Chronique

LABtrio

Fluxus

Bram De Looze (p, Fender Rhodes), Anneleen Boehme (b), Lander Gyselinck (dms)

Label / Distribution : Out There / Out Note

Si Fluxus a pu voir le jour, du moins sous cette forme, c’est grâce au jury qui a récompensé en 2011 LABtrio au Tremplin jazz d’Avignon, permettant ainsi à cette jeune formation (ou cette formation de jeunes musiciens, puisqu’elle existe tout de même depuis quelques années) d’enregistrer son premier disque aux studios de La Buissonne. On a vu pire.

C’est par un rythme aussi soutenu qu’esseulé, quelques notes éparses de contrebasse, des cordes caressées dans les entrailles du piano et des accents traînants de Fender Rhodes que démarre l’aventure. Le trio prend son temps et montre à travers ce premier titre éponyme qu’il n’est pas question pour lui d’emprunter les chemins de la facilité. La section rythmique entame immédiatement un dialogue tumultueux tandis que Bram De Looze alterne piano et Rhodes, entre notes tendues et textures saturées. Ce vrai départ est cependant une fausse piste ; c’est ensuite qu’apparaît vraiment l’intention. Le groupe oriente en effet son jeu vers des formules davantage basées sur l’interaction dans des flux rythmiques canalisés. Le Rhodes est d’ailleurs utilisé de manière ponctuelle, le pianiste privilégiant le versant organique de son éventail de sonorités. La beauté des filaments mélodiques véloces et limpides qu’il en tire lui donne raison. Outre cette entrée en matière et son épilogue, les couleurs du Rhodes sont mises à contribution dans un « Maple Syrup » (sirop d’érable) naturellement sucré, une incursion en terre funk dont la motricité s’articule autour de la contrebasse souveraine d’Anneleen Boehme, qui développe sur une grande partie du morceau une sorte de solo où se conjuguent phrasé et maintien du groove.

Vivante et soumise aux aléas du « trilogue », la musique suit parfois des directions inattendues. Les jeux de passe-passe rythmiques de « Kappotte Sauffage – De Loodgieter », qui succèdent à une introduction intimiste, voire minimaliste sont, en effet, autant de surprises. La majorité des morceaux sont d’ailleurs interprétés selon ce principe développement / recherche de climax, en trouvant dans l’épure ou dans la densité de beaux espaces pour laisser s’exprimer le talent. Ainsi, le trio exploite sur certains morceaux une matière première relativement simple, comme la petite phrase en harmoniques que la contrebasse susurre au terme de la belle introduction de « Anders », petite phrase reprise, étendue et complétée par le piano, et autour de laquelle se cristallisent peu à peu les trois discours. « Pi » est, quant à lui, le théâtre d’un autre procédé architectural : conçu comme un concerto pour batterie, il met en exergue le vocabulaire étendu et l’éventail de sonorités de Lander Gyselinck, tant sur les fûts que sur les cymbales. Imprévisible et nerveux, son jeu peut aussi se montrer délicat, et sa pulsation lente et régulière, sur un étonnant son de caisse claire (comme s’il la frappait avec une botte de carottes), alliée à une phrase-thème cyclique doublée par la voix de Boehme, fait de « For Those Two Polar Bears » une parenthèse calme et poétique dans ce disque globalement porté sur l’énergie.
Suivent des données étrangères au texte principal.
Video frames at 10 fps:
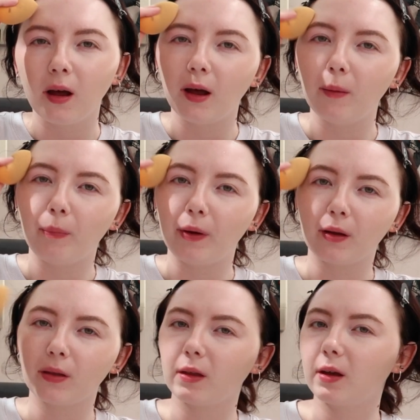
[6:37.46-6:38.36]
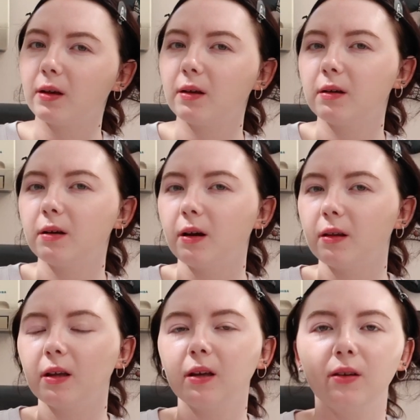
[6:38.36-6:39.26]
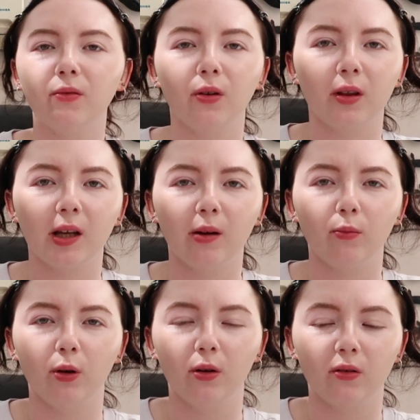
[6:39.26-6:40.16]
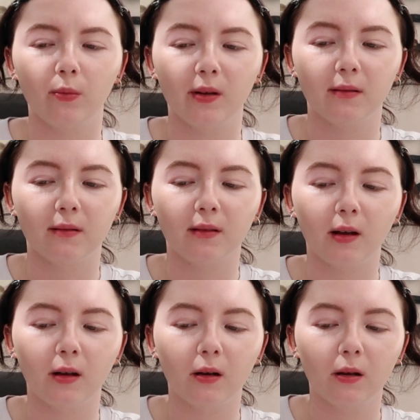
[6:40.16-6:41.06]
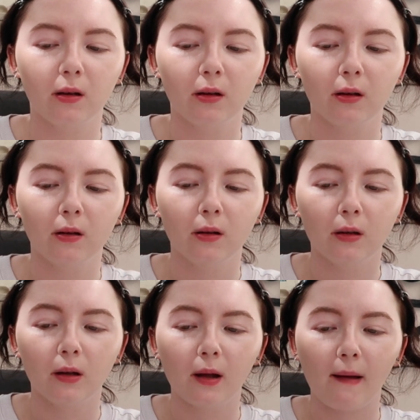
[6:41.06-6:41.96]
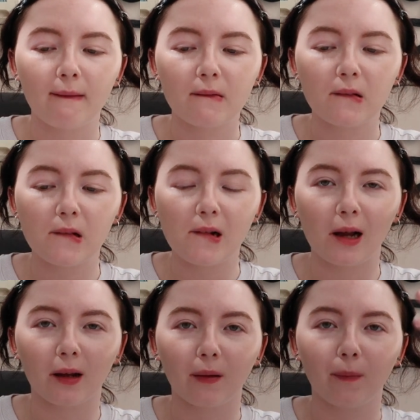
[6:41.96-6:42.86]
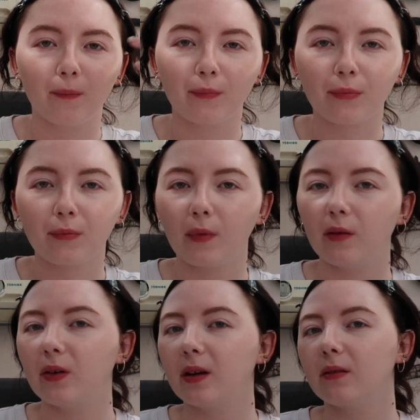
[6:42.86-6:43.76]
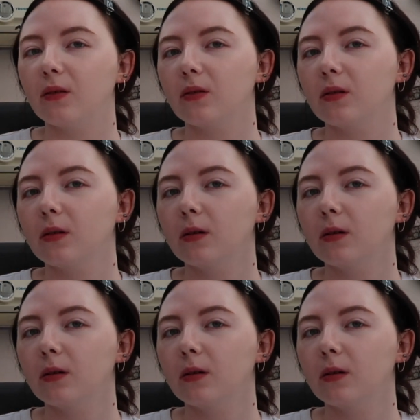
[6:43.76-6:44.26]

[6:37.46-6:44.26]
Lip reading: a big thing. I think even on the camera it looks a bit insane, like my face looks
Générique de fin poisseux, comme une suspension. Un grésillement s’insinue entre les sons alanguis du Rhodes et les traits d’archet. Puis, à qui sait tendre l’oreille, un cliquetis se fait entendre. Ultime clin d’œil, peut-être, à John Cage, un des inspirateurs du mouvement Fluxus, qui accordait une grande importance au contexte sonore. Ce petit bruit pourrait évoquer la plume reposée par l’écrivain qui termine son ouvrage. Mais il s’agit plutôt ici du premier chapitre d’une histoire qui ne demande qu’à s’écrire. Ou qui, pour le moins, le mérite.